## Assigned task
Copy every line of the data below exactly as given, except for the pictures.

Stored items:
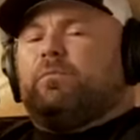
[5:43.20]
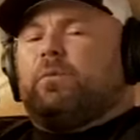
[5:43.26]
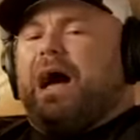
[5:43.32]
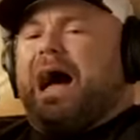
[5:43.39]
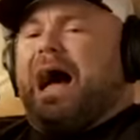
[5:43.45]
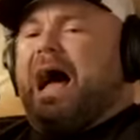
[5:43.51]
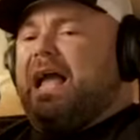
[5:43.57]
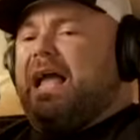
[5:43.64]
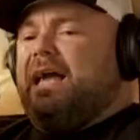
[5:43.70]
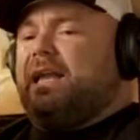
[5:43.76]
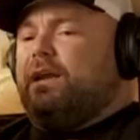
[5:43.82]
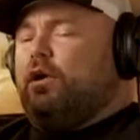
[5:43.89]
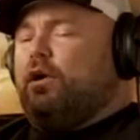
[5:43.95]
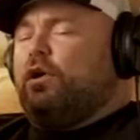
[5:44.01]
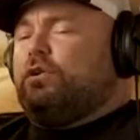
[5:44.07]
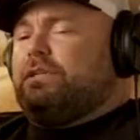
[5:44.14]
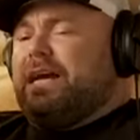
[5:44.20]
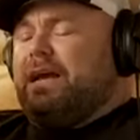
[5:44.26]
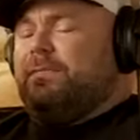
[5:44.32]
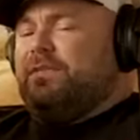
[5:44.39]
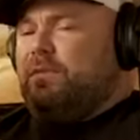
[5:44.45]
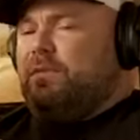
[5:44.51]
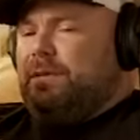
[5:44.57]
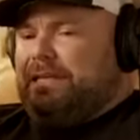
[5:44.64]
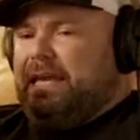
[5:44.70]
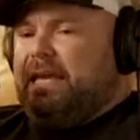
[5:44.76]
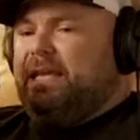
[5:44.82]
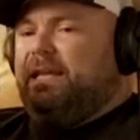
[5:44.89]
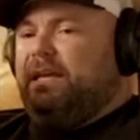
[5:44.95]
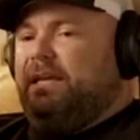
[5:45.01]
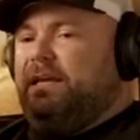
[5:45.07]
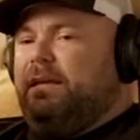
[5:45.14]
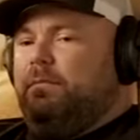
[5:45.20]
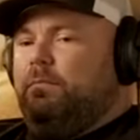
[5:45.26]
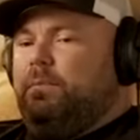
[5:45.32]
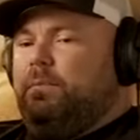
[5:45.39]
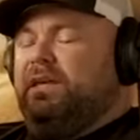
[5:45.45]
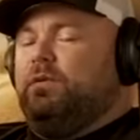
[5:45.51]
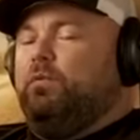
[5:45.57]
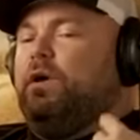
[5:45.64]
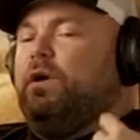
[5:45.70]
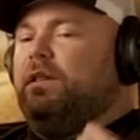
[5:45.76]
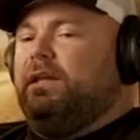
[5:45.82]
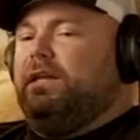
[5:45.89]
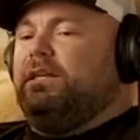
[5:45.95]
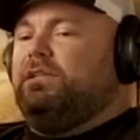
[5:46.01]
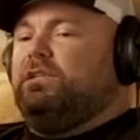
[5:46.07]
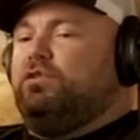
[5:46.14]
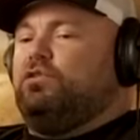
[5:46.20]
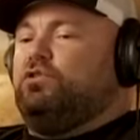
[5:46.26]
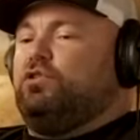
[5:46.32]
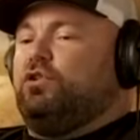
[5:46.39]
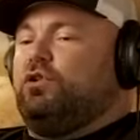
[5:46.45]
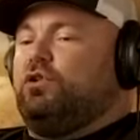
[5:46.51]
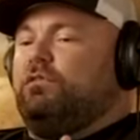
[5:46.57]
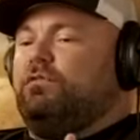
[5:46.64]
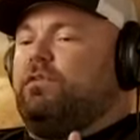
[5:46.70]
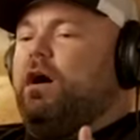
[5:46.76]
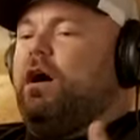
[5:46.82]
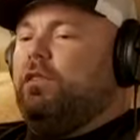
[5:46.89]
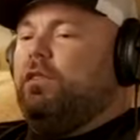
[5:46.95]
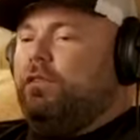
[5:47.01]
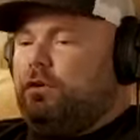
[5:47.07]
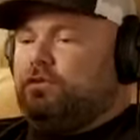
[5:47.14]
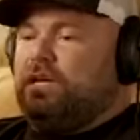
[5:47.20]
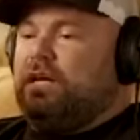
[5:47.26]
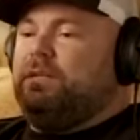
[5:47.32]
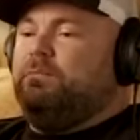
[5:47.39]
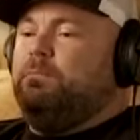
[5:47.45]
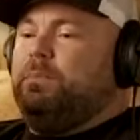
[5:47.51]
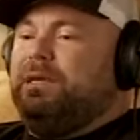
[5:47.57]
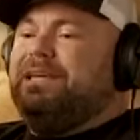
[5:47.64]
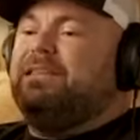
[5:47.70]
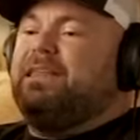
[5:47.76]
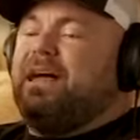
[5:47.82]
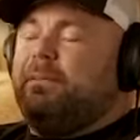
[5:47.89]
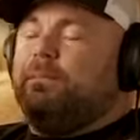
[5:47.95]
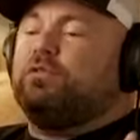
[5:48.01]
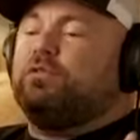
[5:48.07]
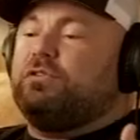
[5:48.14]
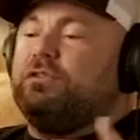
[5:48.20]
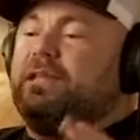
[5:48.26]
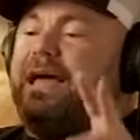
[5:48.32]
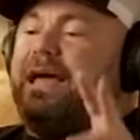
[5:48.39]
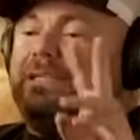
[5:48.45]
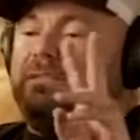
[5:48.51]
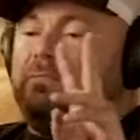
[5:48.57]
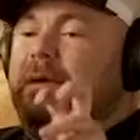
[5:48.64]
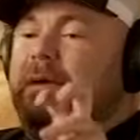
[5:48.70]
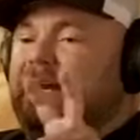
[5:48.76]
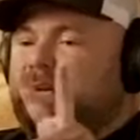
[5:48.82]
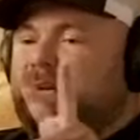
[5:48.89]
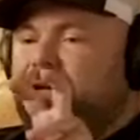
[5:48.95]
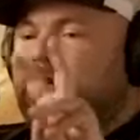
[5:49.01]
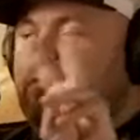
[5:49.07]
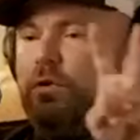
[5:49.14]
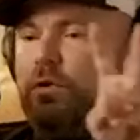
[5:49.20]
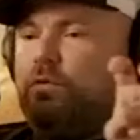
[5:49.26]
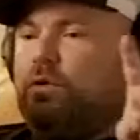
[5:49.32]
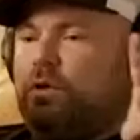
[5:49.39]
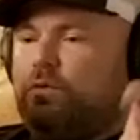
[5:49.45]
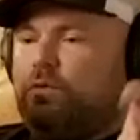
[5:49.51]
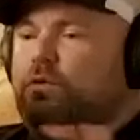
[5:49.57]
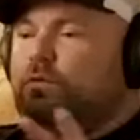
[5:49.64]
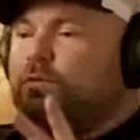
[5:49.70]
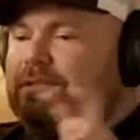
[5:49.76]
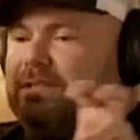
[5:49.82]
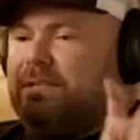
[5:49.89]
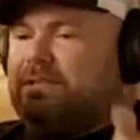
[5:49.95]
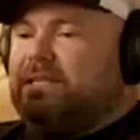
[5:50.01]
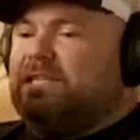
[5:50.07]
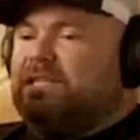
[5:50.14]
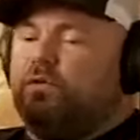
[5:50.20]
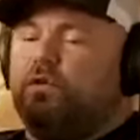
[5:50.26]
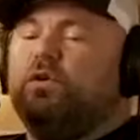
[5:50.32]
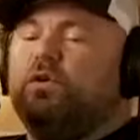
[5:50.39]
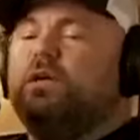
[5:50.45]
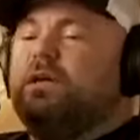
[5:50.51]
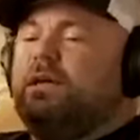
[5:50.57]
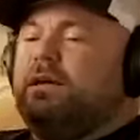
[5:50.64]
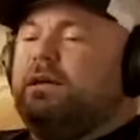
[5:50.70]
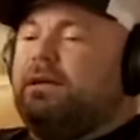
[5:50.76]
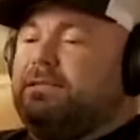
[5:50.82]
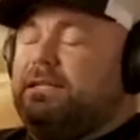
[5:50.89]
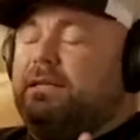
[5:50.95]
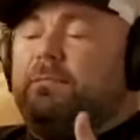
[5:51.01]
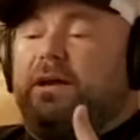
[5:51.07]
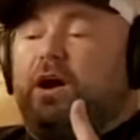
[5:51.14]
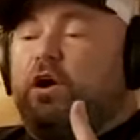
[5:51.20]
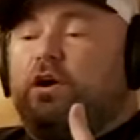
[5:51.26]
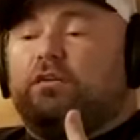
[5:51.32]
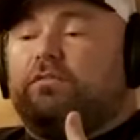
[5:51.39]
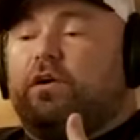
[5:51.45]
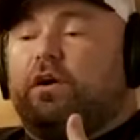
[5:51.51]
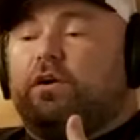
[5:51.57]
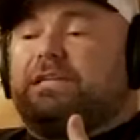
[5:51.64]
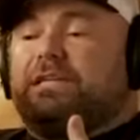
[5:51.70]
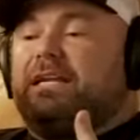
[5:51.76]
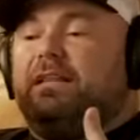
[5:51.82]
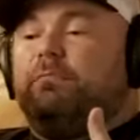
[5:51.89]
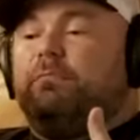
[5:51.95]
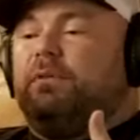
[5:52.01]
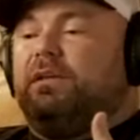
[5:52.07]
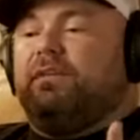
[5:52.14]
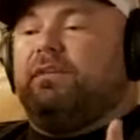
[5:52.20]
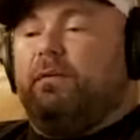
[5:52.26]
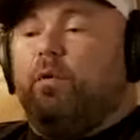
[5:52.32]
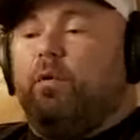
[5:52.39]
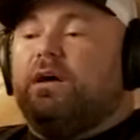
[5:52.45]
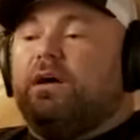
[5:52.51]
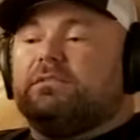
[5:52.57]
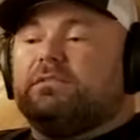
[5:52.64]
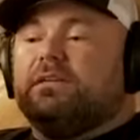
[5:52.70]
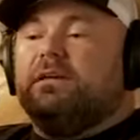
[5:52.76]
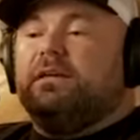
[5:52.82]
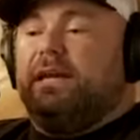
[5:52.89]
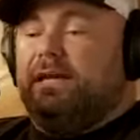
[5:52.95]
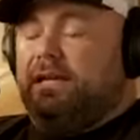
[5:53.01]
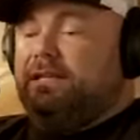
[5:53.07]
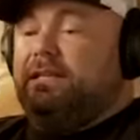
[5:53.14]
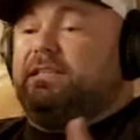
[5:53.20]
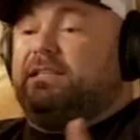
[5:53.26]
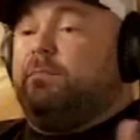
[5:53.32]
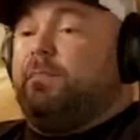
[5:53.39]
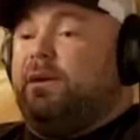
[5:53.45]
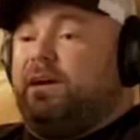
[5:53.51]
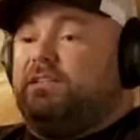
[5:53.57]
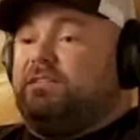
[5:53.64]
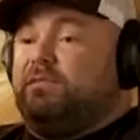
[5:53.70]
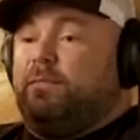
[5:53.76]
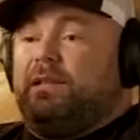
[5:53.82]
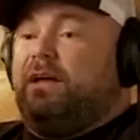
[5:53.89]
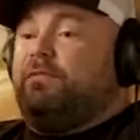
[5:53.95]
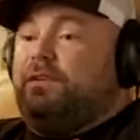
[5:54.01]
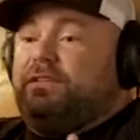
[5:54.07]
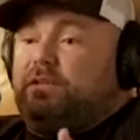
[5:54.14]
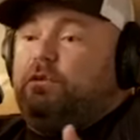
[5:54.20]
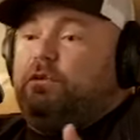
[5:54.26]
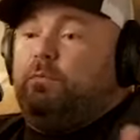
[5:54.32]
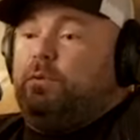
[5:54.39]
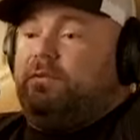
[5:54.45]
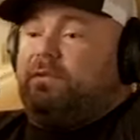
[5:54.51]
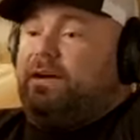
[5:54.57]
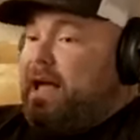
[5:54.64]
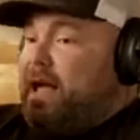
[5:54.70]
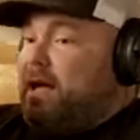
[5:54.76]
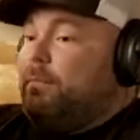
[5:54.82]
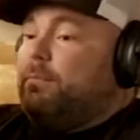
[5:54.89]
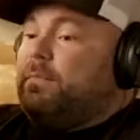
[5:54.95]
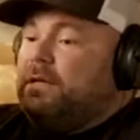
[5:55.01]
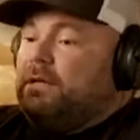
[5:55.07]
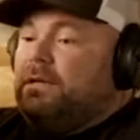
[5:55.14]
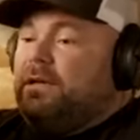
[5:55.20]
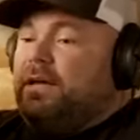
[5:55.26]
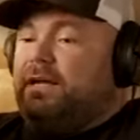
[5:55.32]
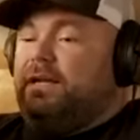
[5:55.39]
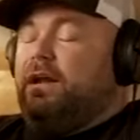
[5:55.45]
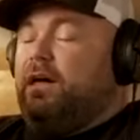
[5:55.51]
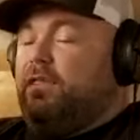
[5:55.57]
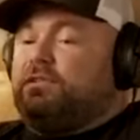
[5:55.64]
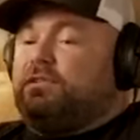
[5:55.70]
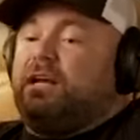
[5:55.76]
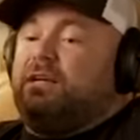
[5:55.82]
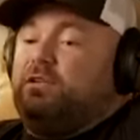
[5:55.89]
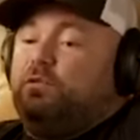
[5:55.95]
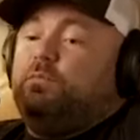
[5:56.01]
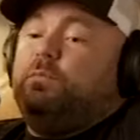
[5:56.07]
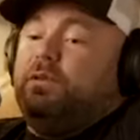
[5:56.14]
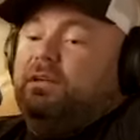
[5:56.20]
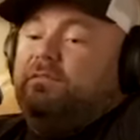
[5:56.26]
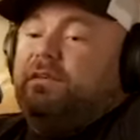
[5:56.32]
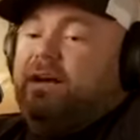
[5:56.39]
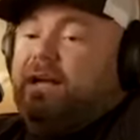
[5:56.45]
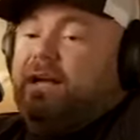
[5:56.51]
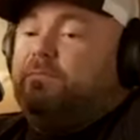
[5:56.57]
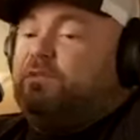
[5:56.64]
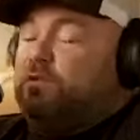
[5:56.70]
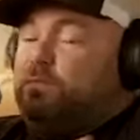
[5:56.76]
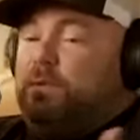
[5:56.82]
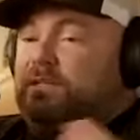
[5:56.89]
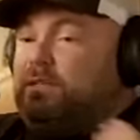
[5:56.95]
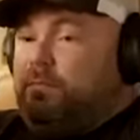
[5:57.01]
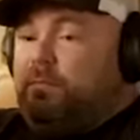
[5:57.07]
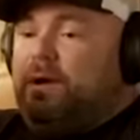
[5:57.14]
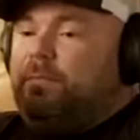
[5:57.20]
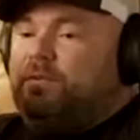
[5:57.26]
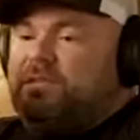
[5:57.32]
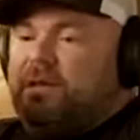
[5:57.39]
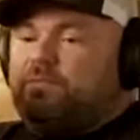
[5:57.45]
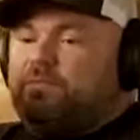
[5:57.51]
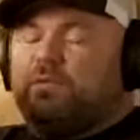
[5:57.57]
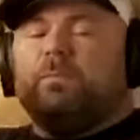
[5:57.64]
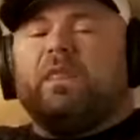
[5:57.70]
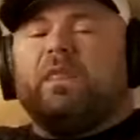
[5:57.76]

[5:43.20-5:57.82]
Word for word: i had a hard time in the beginning being willing to serve others and be that person that has made it or quote unquote was successful because yeah. in my heart of hearts i didn't believe i was and in yeah. some areas of my life i still don't believe i am and in others i do believe i am just based on my perception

## Written reply
[5:43.20]
[5:43.26]
[5:43.32]
[5:43.39]
[5:43.45]
[5:43.51]
[5:43.57]
[5:43.64]
[5:43.70]
[5:43.76]
[5:43.82]
[5:43.89]
[5:43.95]
[5:44.01]
[5:44.07]
[5:44.14]
[5:44.20]
[5:44.26]
[5:44.32]
[5:44.39]
[5:44.45]
[5:44.51]
[5:44.57]
[5:44.64]
[5:44.70]
[5:44.76]
[5:44.82]
[5:44.89]
[5:44.95]
[5:45.01]
[5:45.07]
[5:45.14]
[5:45.20]
[5:45.26]
[5:45.32]
[5:45.39]
[5:45.45]
[5:45.51]
[5:45.57]
[5:45.64]
[5:45.70]
[5:45.76]
[5:45.82]
[5:45.89]
[5:45.95]
[5:46.01]
[5:46.07]
[5:46.14]
[5:46.20]
[5:46.26]
[5:46.32]
[5:46.39]
[5:46.45]
[5:46.51]
[5:46.57]
[5:46.64]
[5:46.70]
[5:46.76]
[5:46.82]
[5:46.89]
[5:46.95]
[5:47.01]
[5:47.07]
[5:47.14]
[5:47.20]
[5:47.26]
[5:47.32]
[5:47.39]
[5:47.45]
[5:47.51]
[5:47.57]
[5:47.64]
[5:47.70]
[5:47.76]
[5:47.82]
[5:47.89]
[5:47.95]
[5:48.01]
[5:48.07]
[5:48.14]
[5:48.20]
[5:48.26]
[5:48.32]
[5:48.39]
[5:48.45]
[5:48.51]
[5:48.57]
[5:48.64]
[5:48.70]
[5:48.76]
[5:48.82]
[5:48.89]
[5:48.95]
[5:49.01]
[5:49.07]
[5:49.14]
[5:49.20]
[5:49.26]
[5:49.32]
[5:49.39]
[5:49.45]
[5:49.51]
[5:49.57]
[5:49.64]
[5:49.70]
[5:49.76]
[5:49.82]
[5:49.89]
[5:49.95]
[5:50.01]
[5:50.07]
[5:50.14]
[5:50.20]
[5:50.26]
[5:50.32]
[5:50.39]
[5:50.45]
[5:50.51]
[5:50.57]
[5:50.64]
[5:50.70]
[5:50.76]
[5:50.82]
[5:50.89]
[5:50.95]
[5:51.01]
[5:51.07]
[5:51.14]
[5:51.20]
[5:51.26]
[5:51.32]
[5:51.39]
[5:51.45]
[5:51.51]
[5:51.57]
[5:51.64]
[5:51.70]
[5:51.76]
[5:51.82]
[5:51.89]
[5:51.95]
[5:52.01]
[5:52.07]
[5:52.14]
[5:52.20]
[5:52.26]
[5:52.32]
[5:52.39]
[5:52.45]
[5:52.51]
[5:52.57]
[5:52.64]
[5:52.70]
[5:52.76]
[5:52.82]
[5:52.89]
[5:52.95]
[5:53.01]
[5:53.07]
[5:53.14]
[5:53.20]
[5:53.26]
[5:53.32]
[5:53.39]
[5:53.45]
[5:53.51]
[5:53.57]
[5:53.64]
[5:53.70]
[5:53.76]
[5:53.82]
[5:53.89]
[5:53.95]
[5:54.01]
[5:54.07]
[5:54.14]
[5:54.20]
[5:54.26]
[5:54.32]
[5:54.39]
[5:54.45]
[5:54.51]
[5:54.57]
[5:54.64]
[5:54.70]
[5:54.76]
[5:54.82]
[5:54.89]
[5:54.95]
[5:55.01]
[5:55.07]
[5:55.14]
[5:55.20]
[5:55.26]
[5:55.32]
[5:55.39]
[5:55.45]
[5:55.51]
[5:55.57]
[5:55.64]
[5:55.70]
[5:55.76]
[5:55.82]
[5:55.89]
[5:55.95]
[5:56.01]
[5:56.07]
[5:56.14]
[5:56.20]
[5:56.26]
[5:56.32]
[5:56.39]
[5:56.45]
[5:56.51]
[5:56.57]
[5:56.64]
[5:56.70]
[5:56.76]
[5:56.82]
[5:56.89]
[5:56.95]
[5:57.01]
[5:57.07]
[5:57.14]
[5:57.20]
[5:57.26]
[5:57.32]
[5:57.39]
[5:57.45]
[5:57.51]
[5:57.57]
[5:57.64]
[5:57.70]
[5:57.76]

[5:43.20-5:57.82]
Word for word: i had a hard time in the beginning being willing to serve others and be that person that has made it or quote unquote was successful because yeah. in my heart of hearts i didn't believe i was and in yeah. some areas of my life i still don't believe i am and in others i do believe i am just based on my perception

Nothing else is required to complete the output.